→ **What you will do**: The expected result is the full set of records, copied precisely, with images dropped.

Data Start Marker

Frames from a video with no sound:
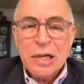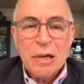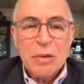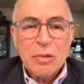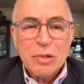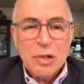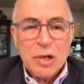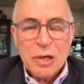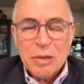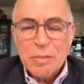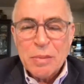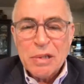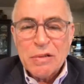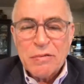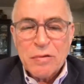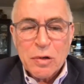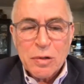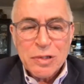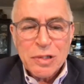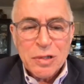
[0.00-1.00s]
it was going to be the
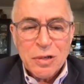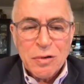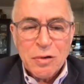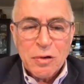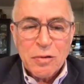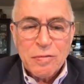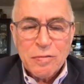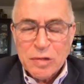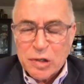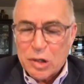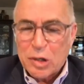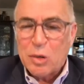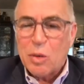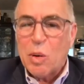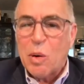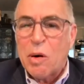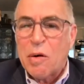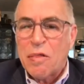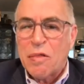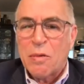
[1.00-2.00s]
first of 2
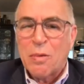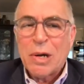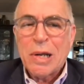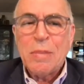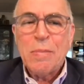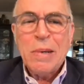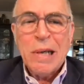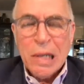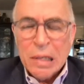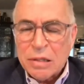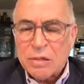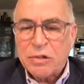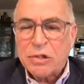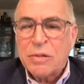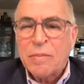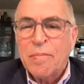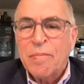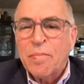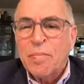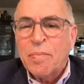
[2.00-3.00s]
or 3
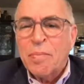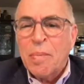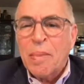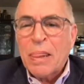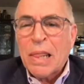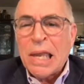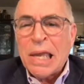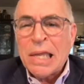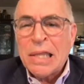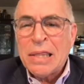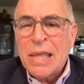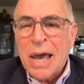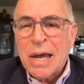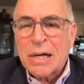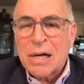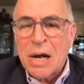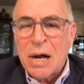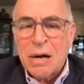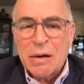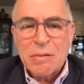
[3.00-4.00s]
bills in
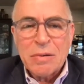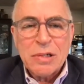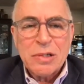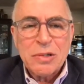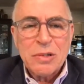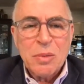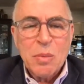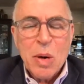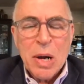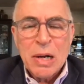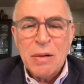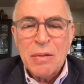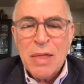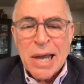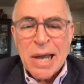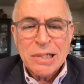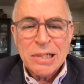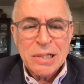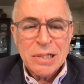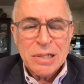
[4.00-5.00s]
that Congress. Well,
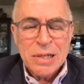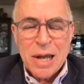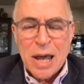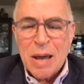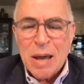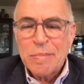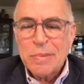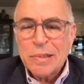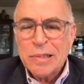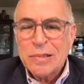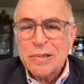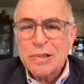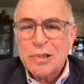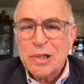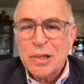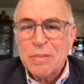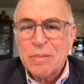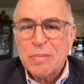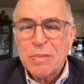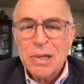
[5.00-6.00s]
that didn't happen.
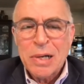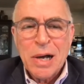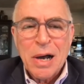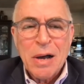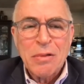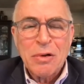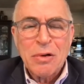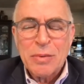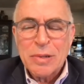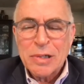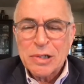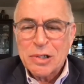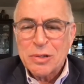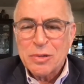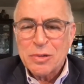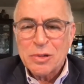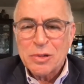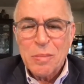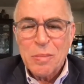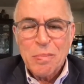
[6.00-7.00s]
Some other
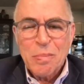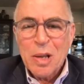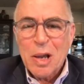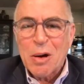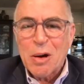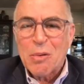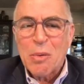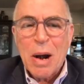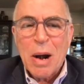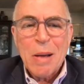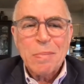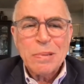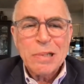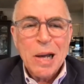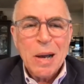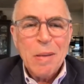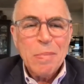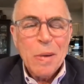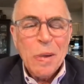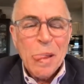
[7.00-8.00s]
issues cropped
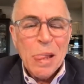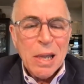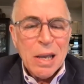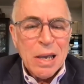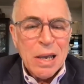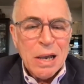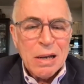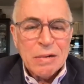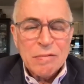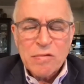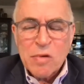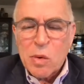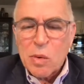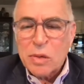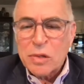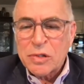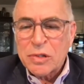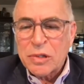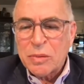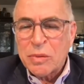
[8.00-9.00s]
up, and of
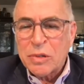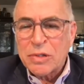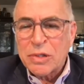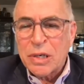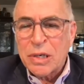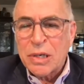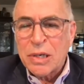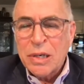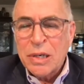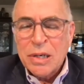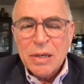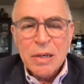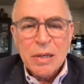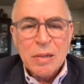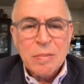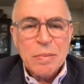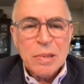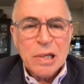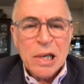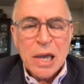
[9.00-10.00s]
course,
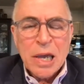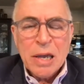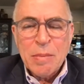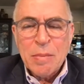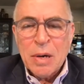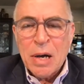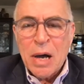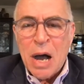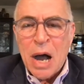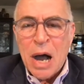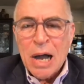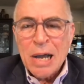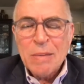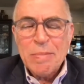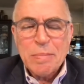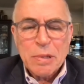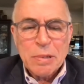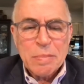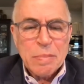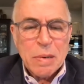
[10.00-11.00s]
it became a
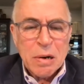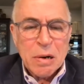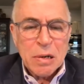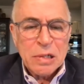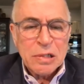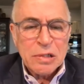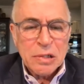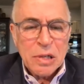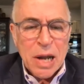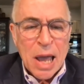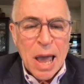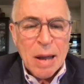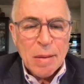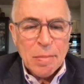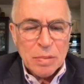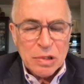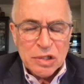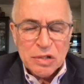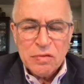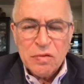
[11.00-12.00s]
hyper-partisan
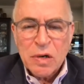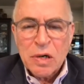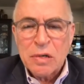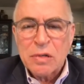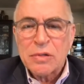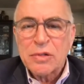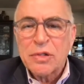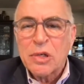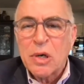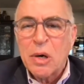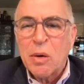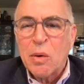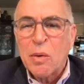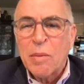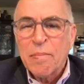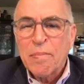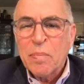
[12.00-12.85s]
atmosphere. So,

Data End Marker

→ **Solution for this problem**:
Frames from a video with no sound:
[0.00-1.00s]
it was going to be the
[1.00-2.00s]
first of 2
[2.00-3.00s]
or 3
[3.00-4.00s]
bills in
[4.00-5.00s]
that Congress. Well,
[5.00-6.00s]
that didn't happen.
[6.00-7.00s]
Some other
[7.00-8.00s]
issues cropped
[8.00-9.00s]
up, and of
[9.00-10.00s]
course,
[10.00-11.00s]
it became a
[11.00-12.00s]
hyper-partisan
[12.00-12.85s]
atmosphere. So,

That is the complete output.